By the time the rush of homeward-bound day-trippers got under way, the left-luggage office was obscured by decorators’ sheets; a scribbled notice apologized for the inconvenience of temporary closure. The offensive trunk, contents and all, had been removed to the mortuary. Its floor-space had been scrubbed with boiling water and lysol soap, and half a dozen detectives (known in Brighton as “splits”) were perusing the rem
aining left-luggage for indications of the presence of the limbs and head that had been detached from the torso.
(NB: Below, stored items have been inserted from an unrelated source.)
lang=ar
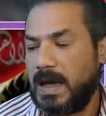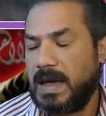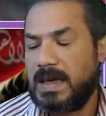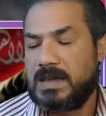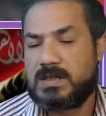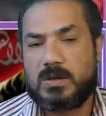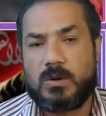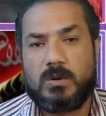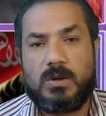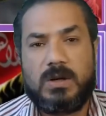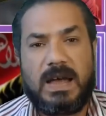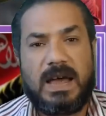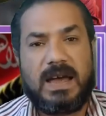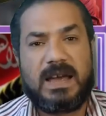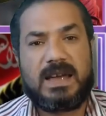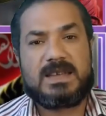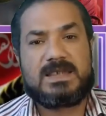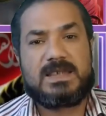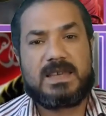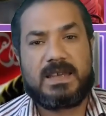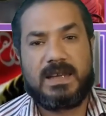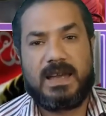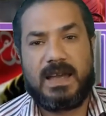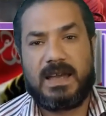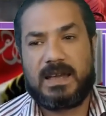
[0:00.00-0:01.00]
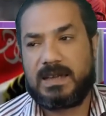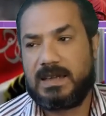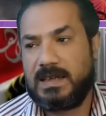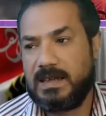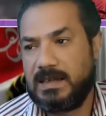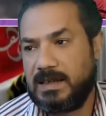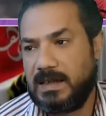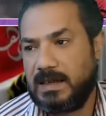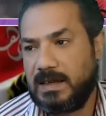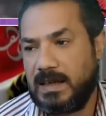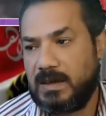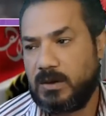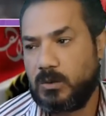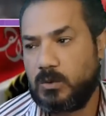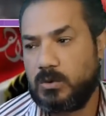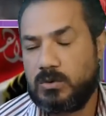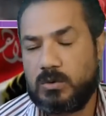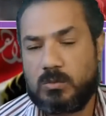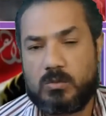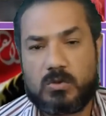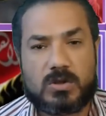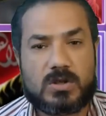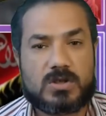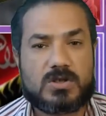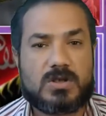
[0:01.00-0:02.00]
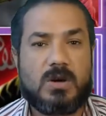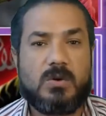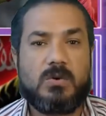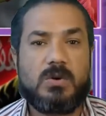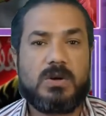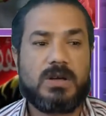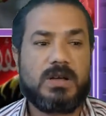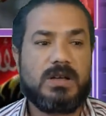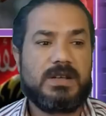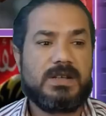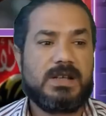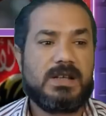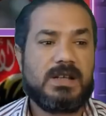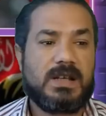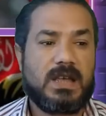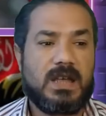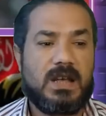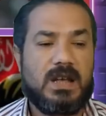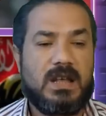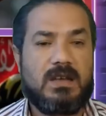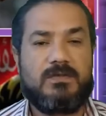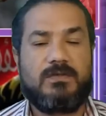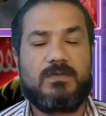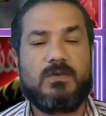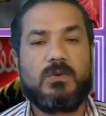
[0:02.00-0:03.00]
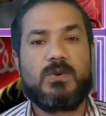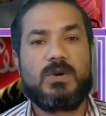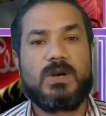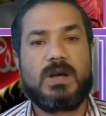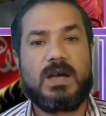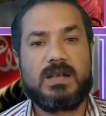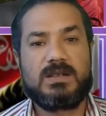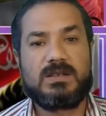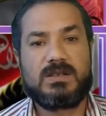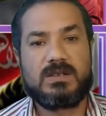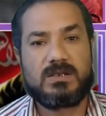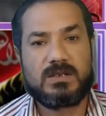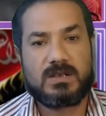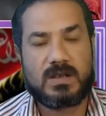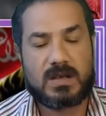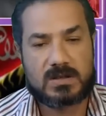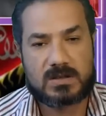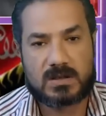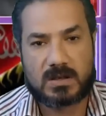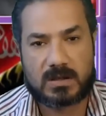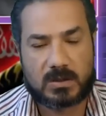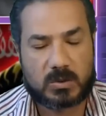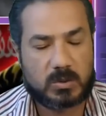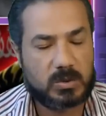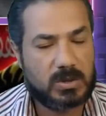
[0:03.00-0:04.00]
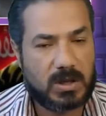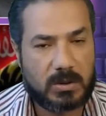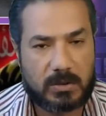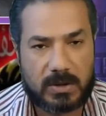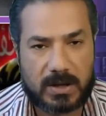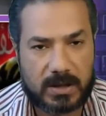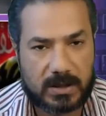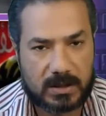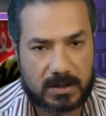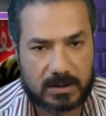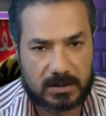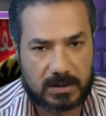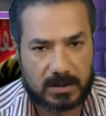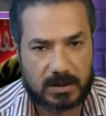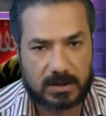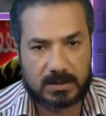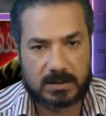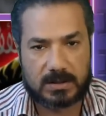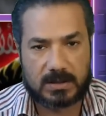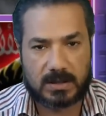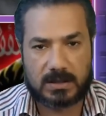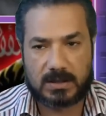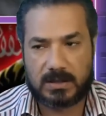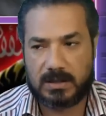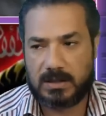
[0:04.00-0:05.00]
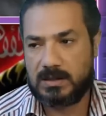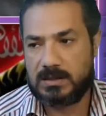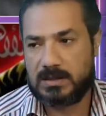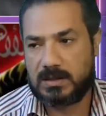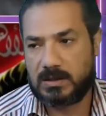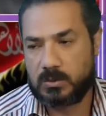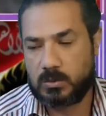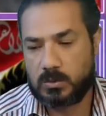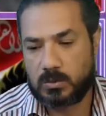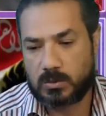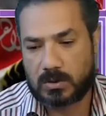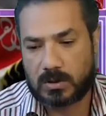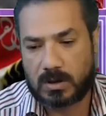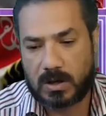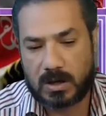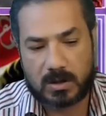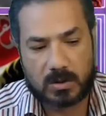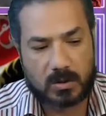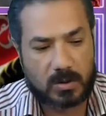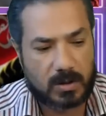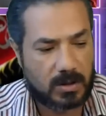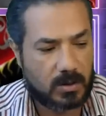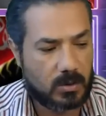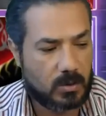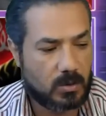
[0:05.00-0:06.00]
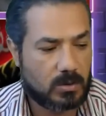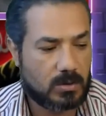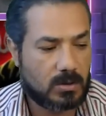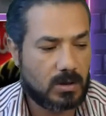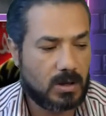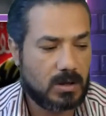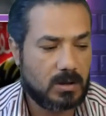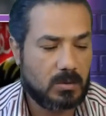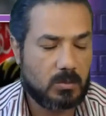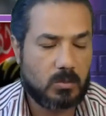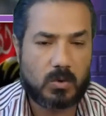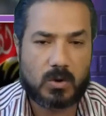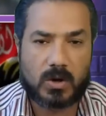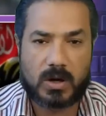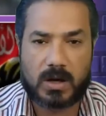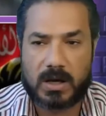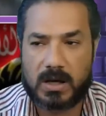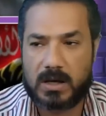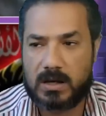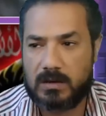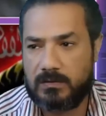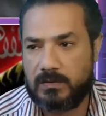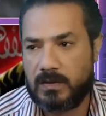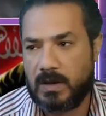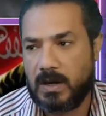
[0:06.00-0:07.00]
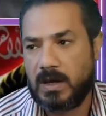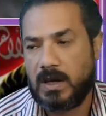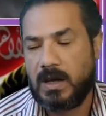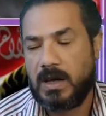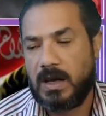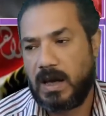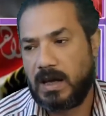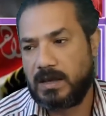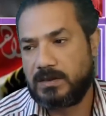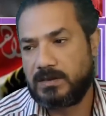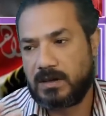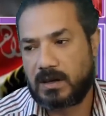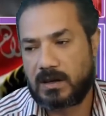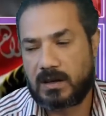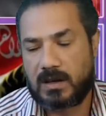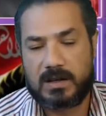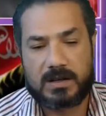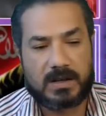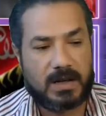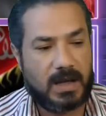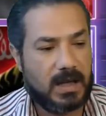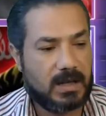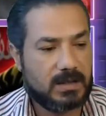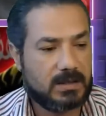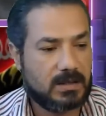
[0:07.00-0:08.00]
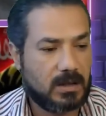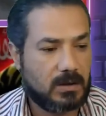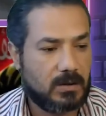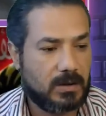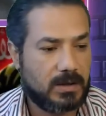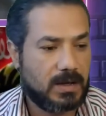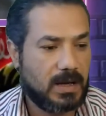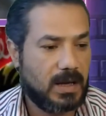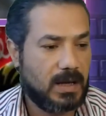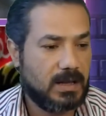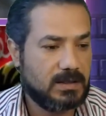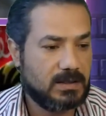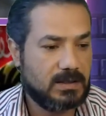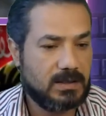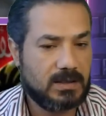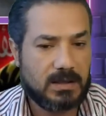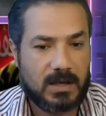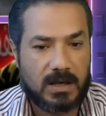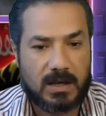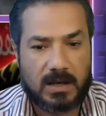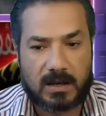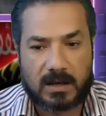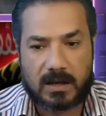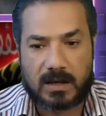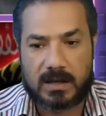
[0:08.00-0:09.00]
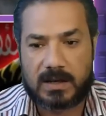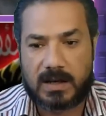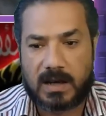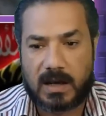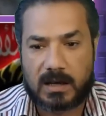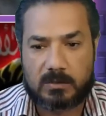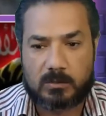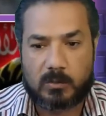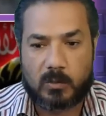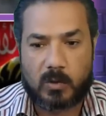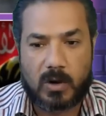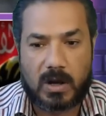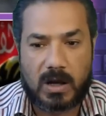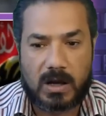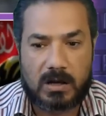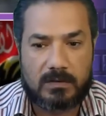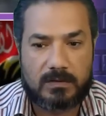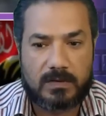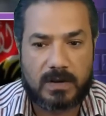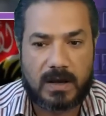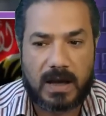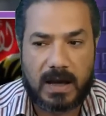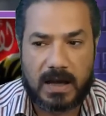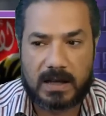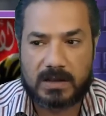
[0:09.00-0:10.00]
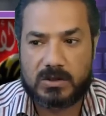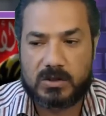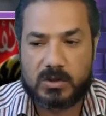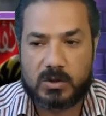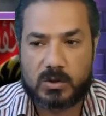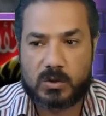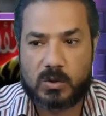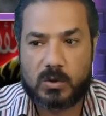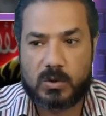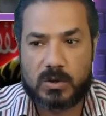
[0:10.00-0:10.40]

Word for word: عايز اقول حاجه سريعا كده انا كنت متصور ان الخلاف في وجهات النظر وده وارد جدا ان انت تقول راي وانا اقول راي مخالف عندك قناعاتك وانا عندي قناعات مخالفه عندي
No such parts were discovered. (But the search did reveal other human remains. A battered Moses-basket, on the lid of which the initials VP had been partly scratched away, was found to contain the body of a baby—a girl who, if she had lived at all, had survived no longer than a few days. As the basket had been deposited as far back as 23 February, Detective-Inspector Arthur Pelling, the officer in charge of the investigation, felt confident in saying that there was “no possible connection between this discovery and the trunk case”.) The search was still going on when Captain W.J. Hutchinson, the ex-soldier who was chief-constable of Brighton, got in touch with the duty officer at both Scotland Yard and the London headquarters of the railway police, to ask for all left-luggage offices in the south of England—in coach depots as well as railway stations—to be scoured for suspicious baggage.